Really, 1917 is a one-two man show. Yes Firth, Mark Strong and Benedict Cumberbatch are cast as generals, but their roles are beyond brief. All three, plus a few other big name actors, show up for essentially 3-5 minute cameos and that’s about it. They’re just soldiers. Mendes rests his story in the hands of Chapman and MacKay, and they perform wonderfully in one of the most unique war films I’ve ever seen. Much like Paths of Glory, we rarely get a view of the German side (though soldiers are shown in a few scenes) and the Corporals almost never fire their guns, save for one sequence involving a sniper. But it’s never Saving Private Ryan-level bombastic thanks to the single tracking shot, which follows their movements at every turn. To use gamer speak: this has the setting of an FPS but the style of an artistic walking simulator.
The camerawork cannot be praised enough. At times 1917‘s “one shot” style feels like its jumping between the Russian Ark and Birdman setups: you always feel like these long takes must be cut somewhere, yet the camera just keeps rolling.

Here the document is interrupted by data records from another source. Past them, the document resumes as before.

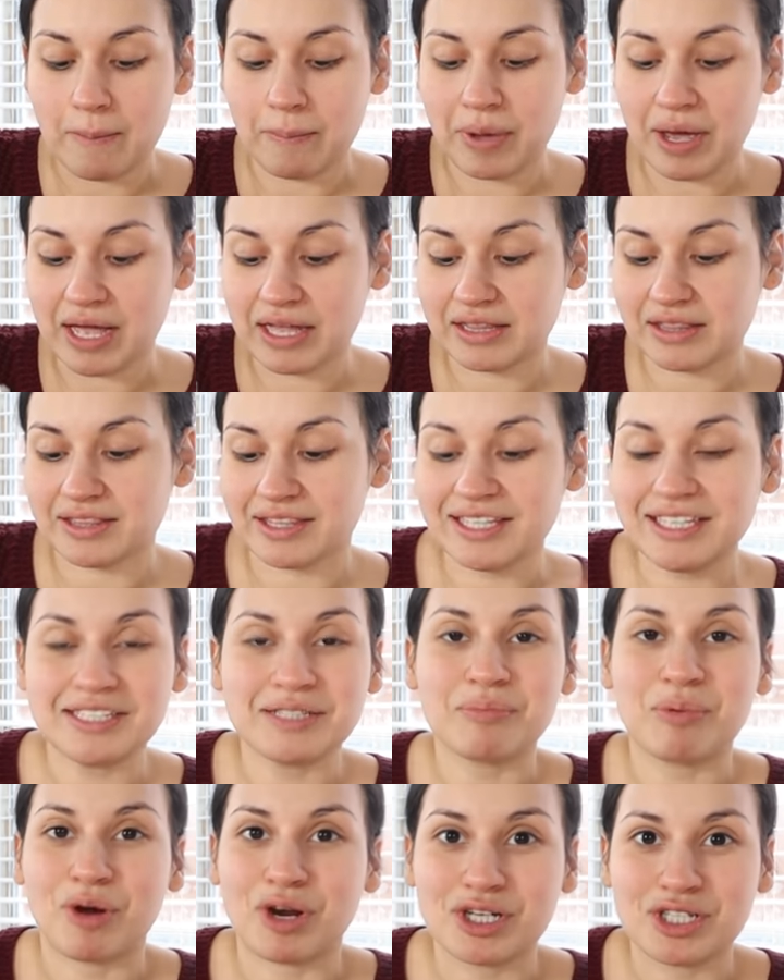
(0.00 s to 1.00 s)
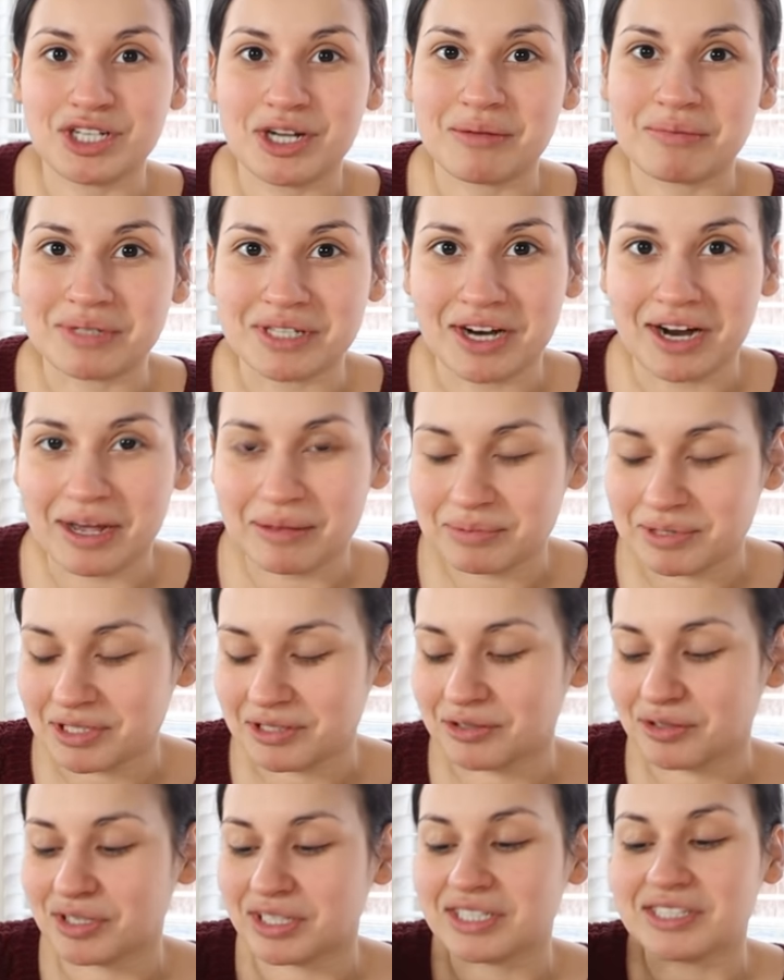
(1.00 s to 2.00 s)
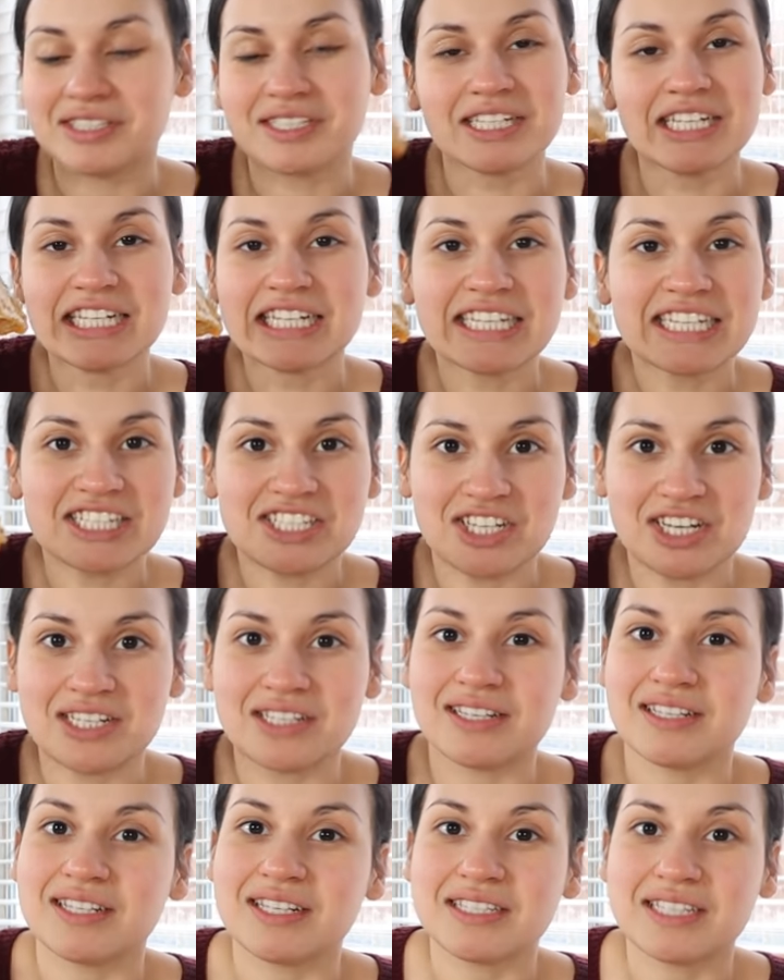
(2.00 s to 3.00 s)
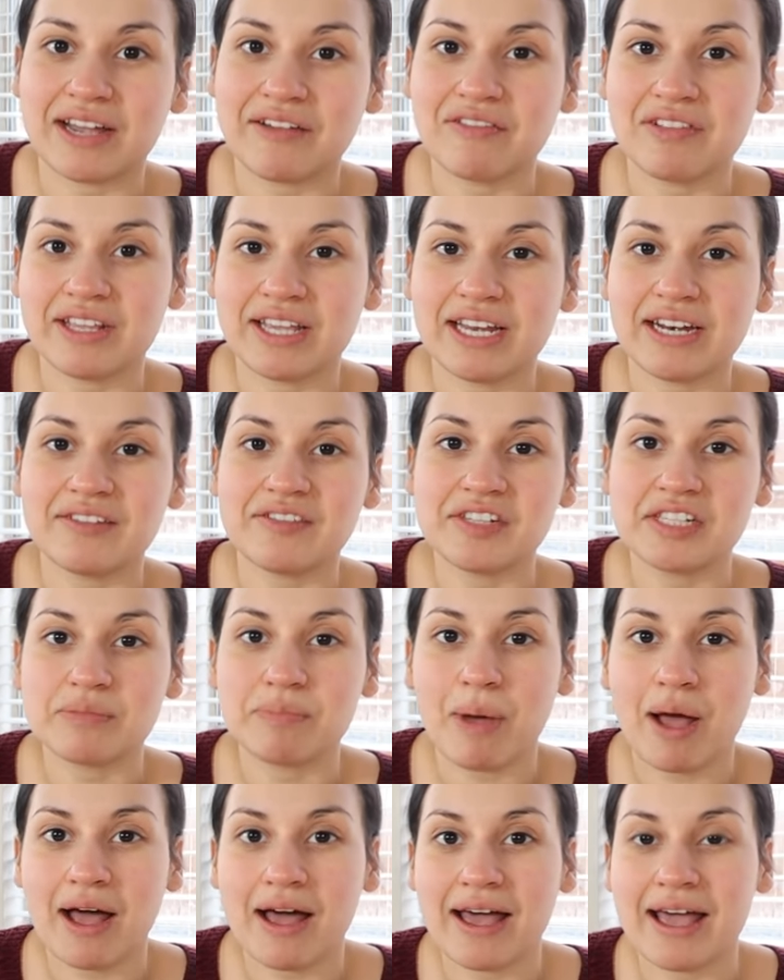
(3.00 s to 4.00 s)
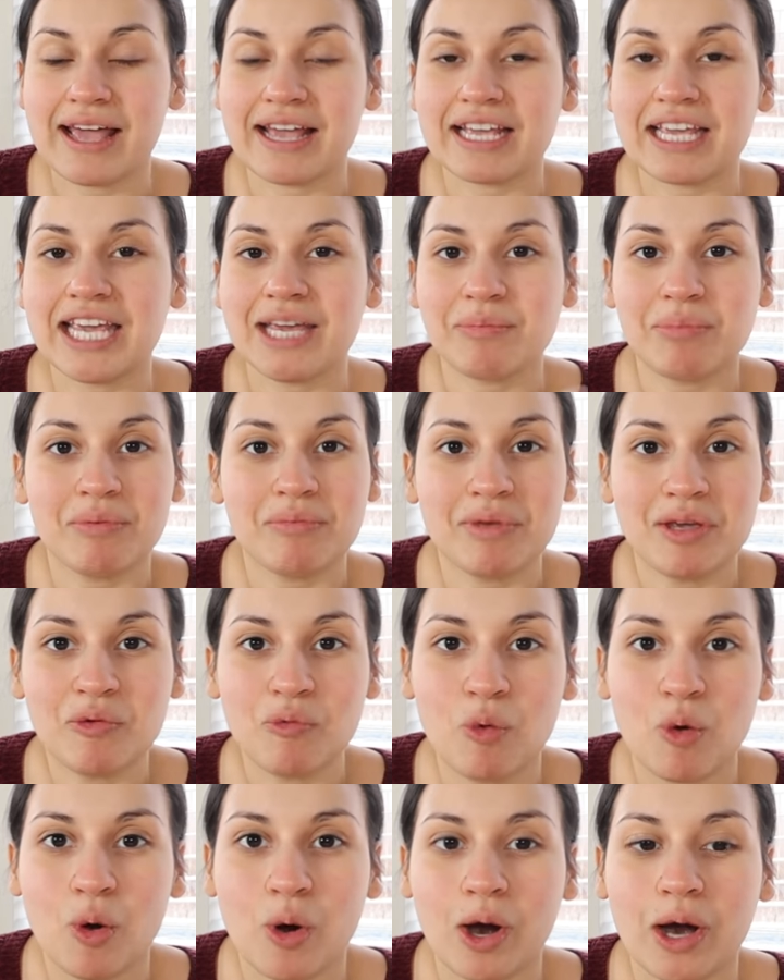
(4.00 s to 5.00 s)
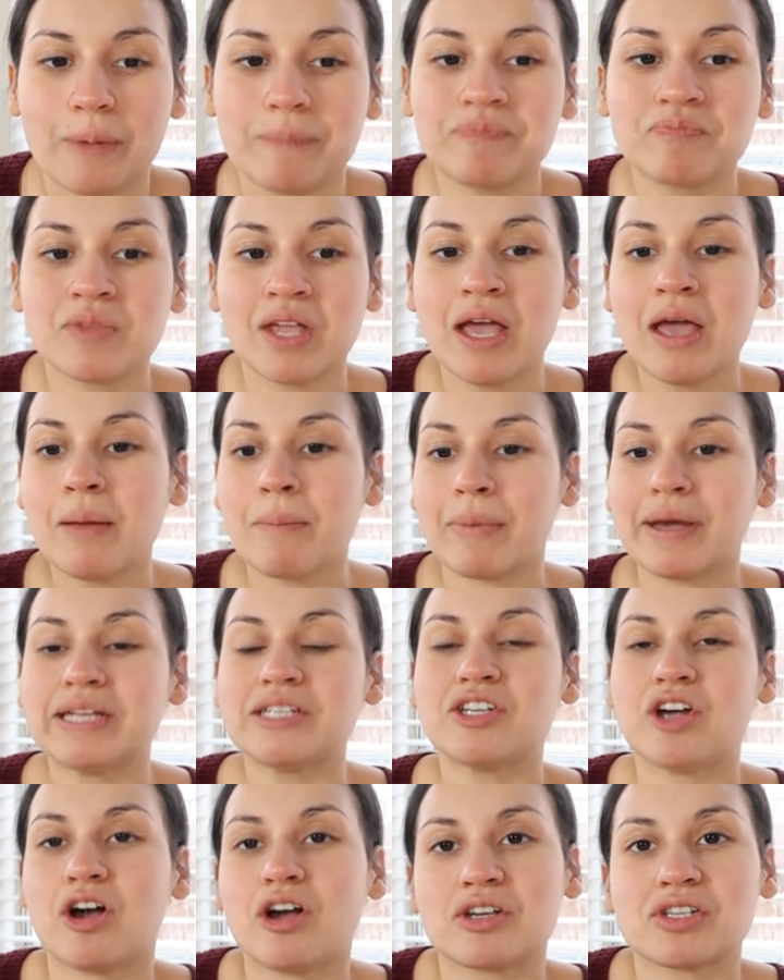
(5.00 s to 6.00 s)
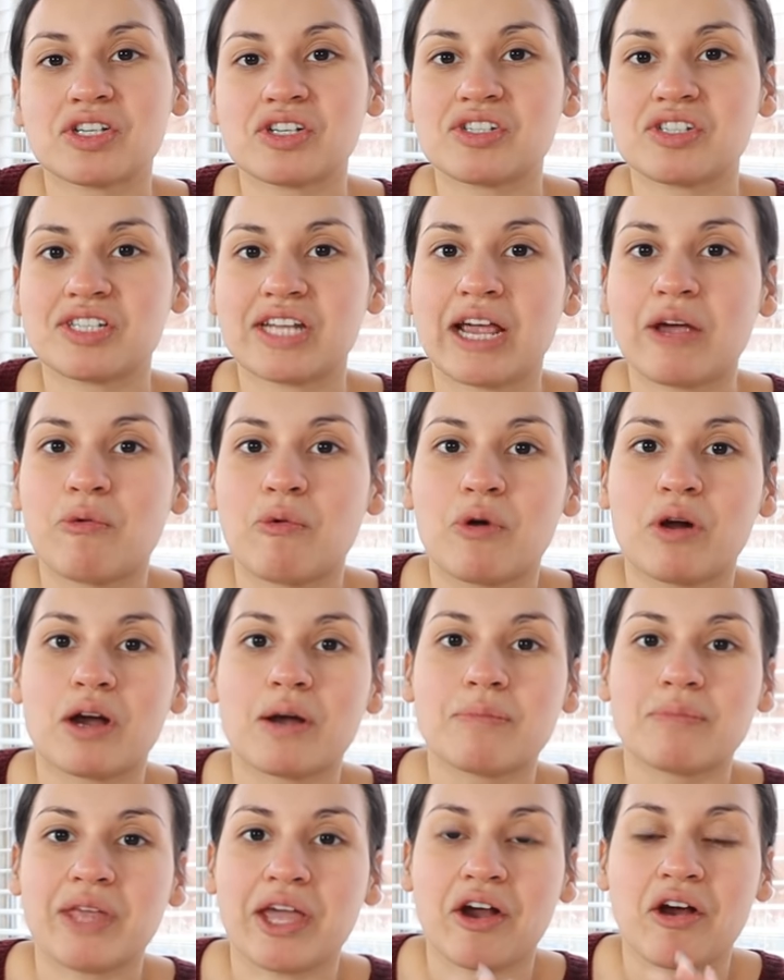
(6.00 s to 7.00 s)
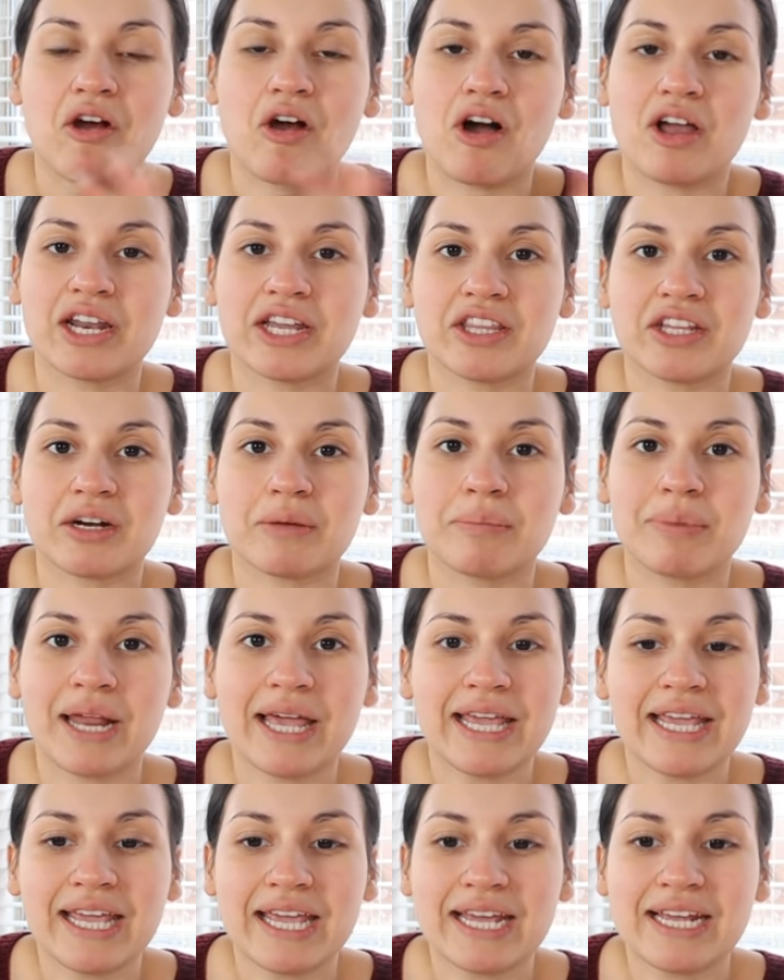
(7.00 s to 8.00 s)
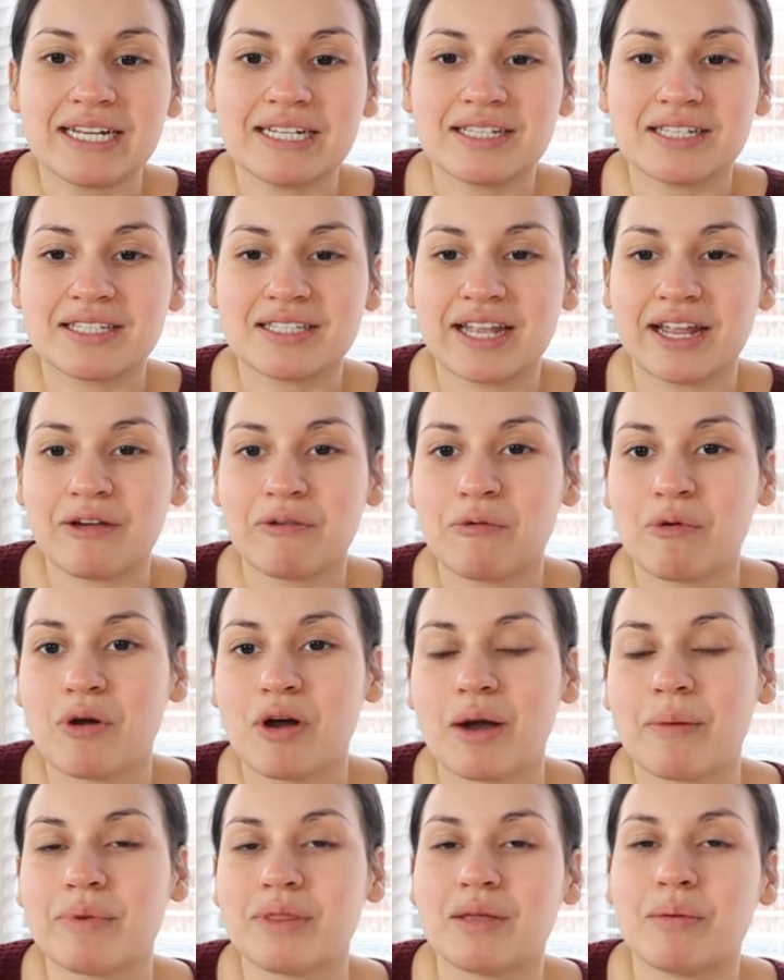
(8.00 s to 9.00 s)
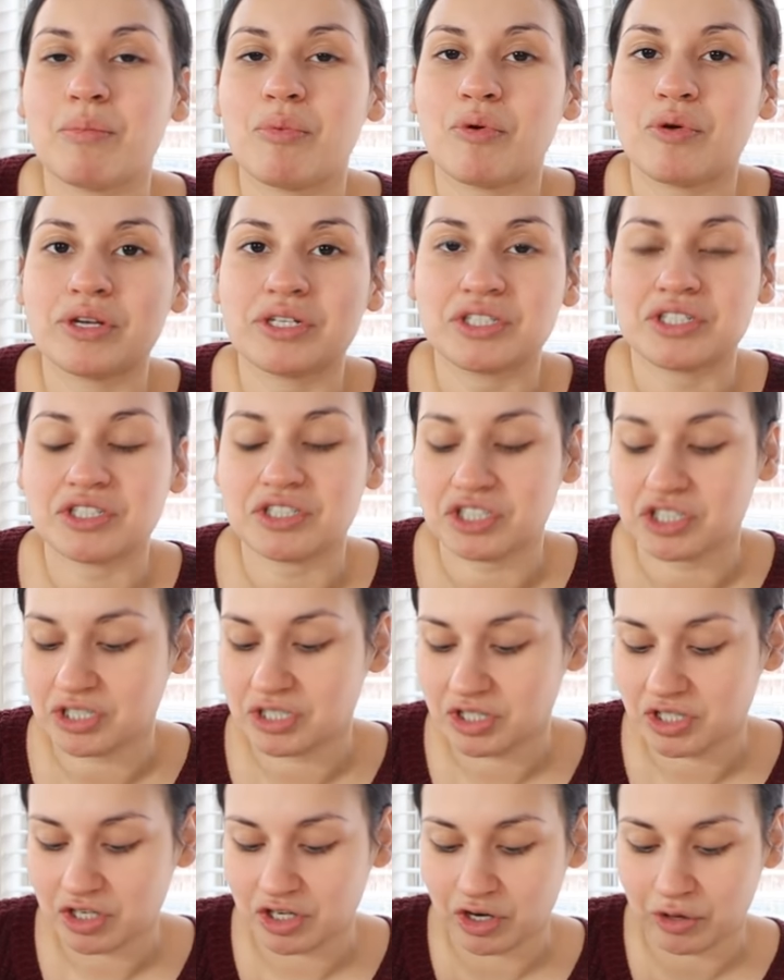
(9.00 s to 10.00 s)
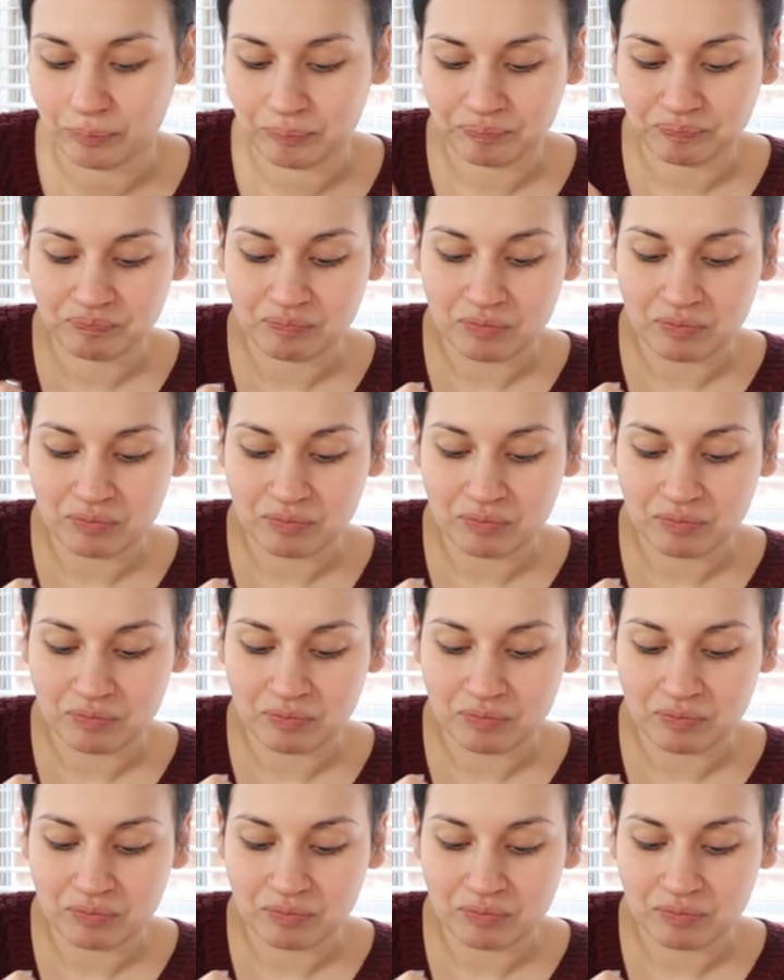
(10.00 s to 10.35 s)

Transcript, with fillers: But these pork chops are absolutely delicious. This is definitely hitting the spot and keeping me warm. My dogs are staying warm. They are all in their blankets, staying warm, and the boys are just, you know.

Throughout its runtime I would watch ten to twenty minutes of footage unfold and scratch my head in awe as to where the hell Mendes could have ended one sequence to began another. None of these moments, however, hold back its nightmarish depiction of world war as so otherworldly that it literally inspired Mordor. Dead bodies, limbs and even horses lie spread out across No Man’s Land, while charred houses and destroyed buildings feel spread out like a maze. It’s not pretty and, when pulled into a geographical context, nearly insignificant.
Caution is essential for surviving outside the trenches. Rarely was there a moment in 1917 where the two soldiers aren’t aiming their guns because they, and by extension we, have no idea what’s up ahead. Whether it’s an underground German well or an abandoned farmhouse, something or someone can appear from nowhere and, to sound British, bollocks everything up. Thomas Newman’s score boosts this feeling of serene tension, mostly fading into the background to create an illusion of ambience before kicking straight into high adrenaline once a threat arises.
Had the film been shot conventionally, I would have derided its plot as cliched, even stale. But much like a great video game, the first person-lite camerawork enhances our immersion in this journey, making each bullet, explosion and footstep feel like it’s happening next to us. War is depicted rather minimally, but the objective remains the same: stay alive at all costs. Whatever it takes to complete your mission.
Verdict: 5 out of 5 Stars
1917 is a film you need to see in theaters, simply for the immersive continuous shot experience. Expertly paced, melancholic, and daunting from start to finish, it takes a simple order from a random battlefield and turns it into a pure trek for survival. I don’t think the film adds anything thematically different to the war genre, but Mendes’ technical ambition alone ensures that 1917 is destined to become a classic. And for god sake, give Roger Deakins his Oscar for Best Cinematography already!